Cher pays de notre enfance

10 janv. 2016





Cher pays de notre enfance,

Enquête sur les années de plomb de la République



Il faut toujours écouter les petits libraires. Enclencher un processus de déshabitude de la Fnac. Bannir Amazon à tous jamais. Car ce sont sur les rayonnages des librairies que naissent le succès littéraire des jolies perles de l'édition. J'en tiens une entre mes mains.

Cher pays de notre enfance, c'est une bande dessinée purement politique, née de la collaboration d'un auteur de BD et d'un journaliste. De la génération de nos parents, Etienne Davodeau et Benoît Collombat revisitent ensemble les dossiers très secrets d'une époque peu glorieuse de la Vème République.


Au travers de ces pages, des jugent meurent, des ministres aussi, les truands sont intouchables, le tout sur fond de guerre post-colonialiste.
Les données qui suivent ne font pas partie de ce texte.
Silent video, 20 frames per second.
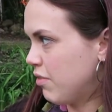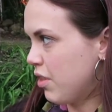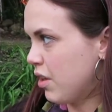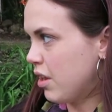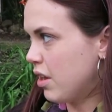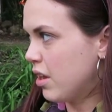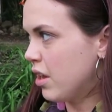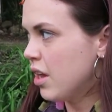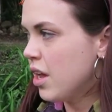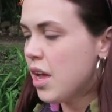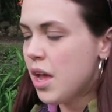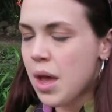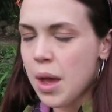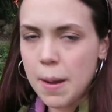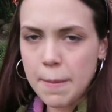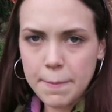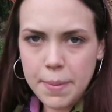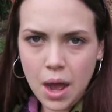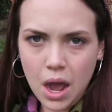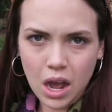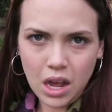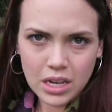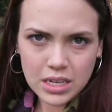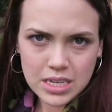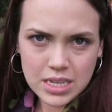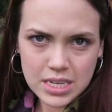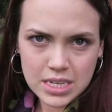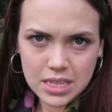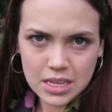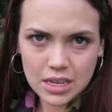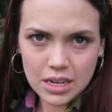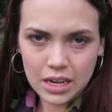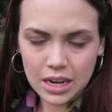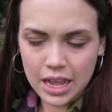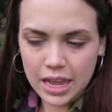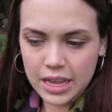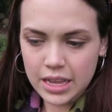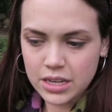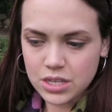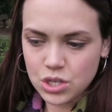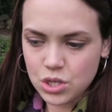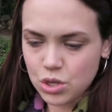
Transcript: the pots, the like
Bienvenue dans l'une des phases les plus sombres années du gaullisme d'après-guerre.

J'ai adoré.
Comme la plupart des moins de 30 ans certainement, je n'avais jamais entendu parler de l'affaire Boulin et du juge Renaud, des scandales liés au S.A.C, sorte de milice parallèle qui n'avait pas grand chose à envier à la Camorra.
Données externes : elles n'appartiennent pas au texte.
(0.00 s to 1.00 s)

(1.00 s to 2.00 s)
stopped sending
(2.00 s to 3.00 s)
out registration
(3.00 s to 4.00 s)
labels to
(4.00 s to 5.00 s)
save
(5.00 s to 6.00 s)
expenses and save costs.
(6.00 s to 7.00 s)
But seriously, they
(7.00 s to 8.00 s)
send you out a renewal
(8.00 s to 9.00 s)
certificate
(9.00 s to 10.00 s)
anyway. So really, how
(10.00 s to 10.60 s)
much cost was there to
Après la lecture de cette BD, outre le fait d'avoir appris des trucs assez ahurissants, j'ai clairement la sensation de désormais mieux comprendre le paysage politique contemporain, tant dans ses choix que dans ses analyses.

Présenté sous forme d'une investigation policière, Etienne et Benoît font se délier les langues, quarante ans plus tard, cheminent de témoins en témoins, épluchent les documents d'archives.

Affaires classées trop tôt, témoins non-entendus, autopsies falsifiées, scandales étouffés... Elle était pas très belle la république gaulliste des 70ies. Elle était même carrément bananière, en fait.

Cher pays de notre enfance, c'est une B.D qui demande de la concentration. Le sujet est sérieux, il faut parfois revenir en arrière sur des dizaines de pages, sous peine de ne rien comprendre.

Les dessins d'Etienne Davodeau sont simple, clairs, limpides, le trait est souple, précis, n'ayant pour but que la mise en valeur du texte. J'ai trouvé la scénarisation, portée par le cadrage, très intelligente, de même que les subtilités et les touches d'humour qui jalonnent les 200 pages de la BD.

Bref, un document exceptionnel, une vraie perle que cette BD.
A mettre entre toutes les mains, surtout celles de ton petit cousin qui aspire à pénétrer les bancs de la République, si toi aussi tu en as un.

On en entendra probablement bientôt reparler, de ces affaires : cet été, le tribunal de Versailles a consenti à la réouverture du dossier Boulin.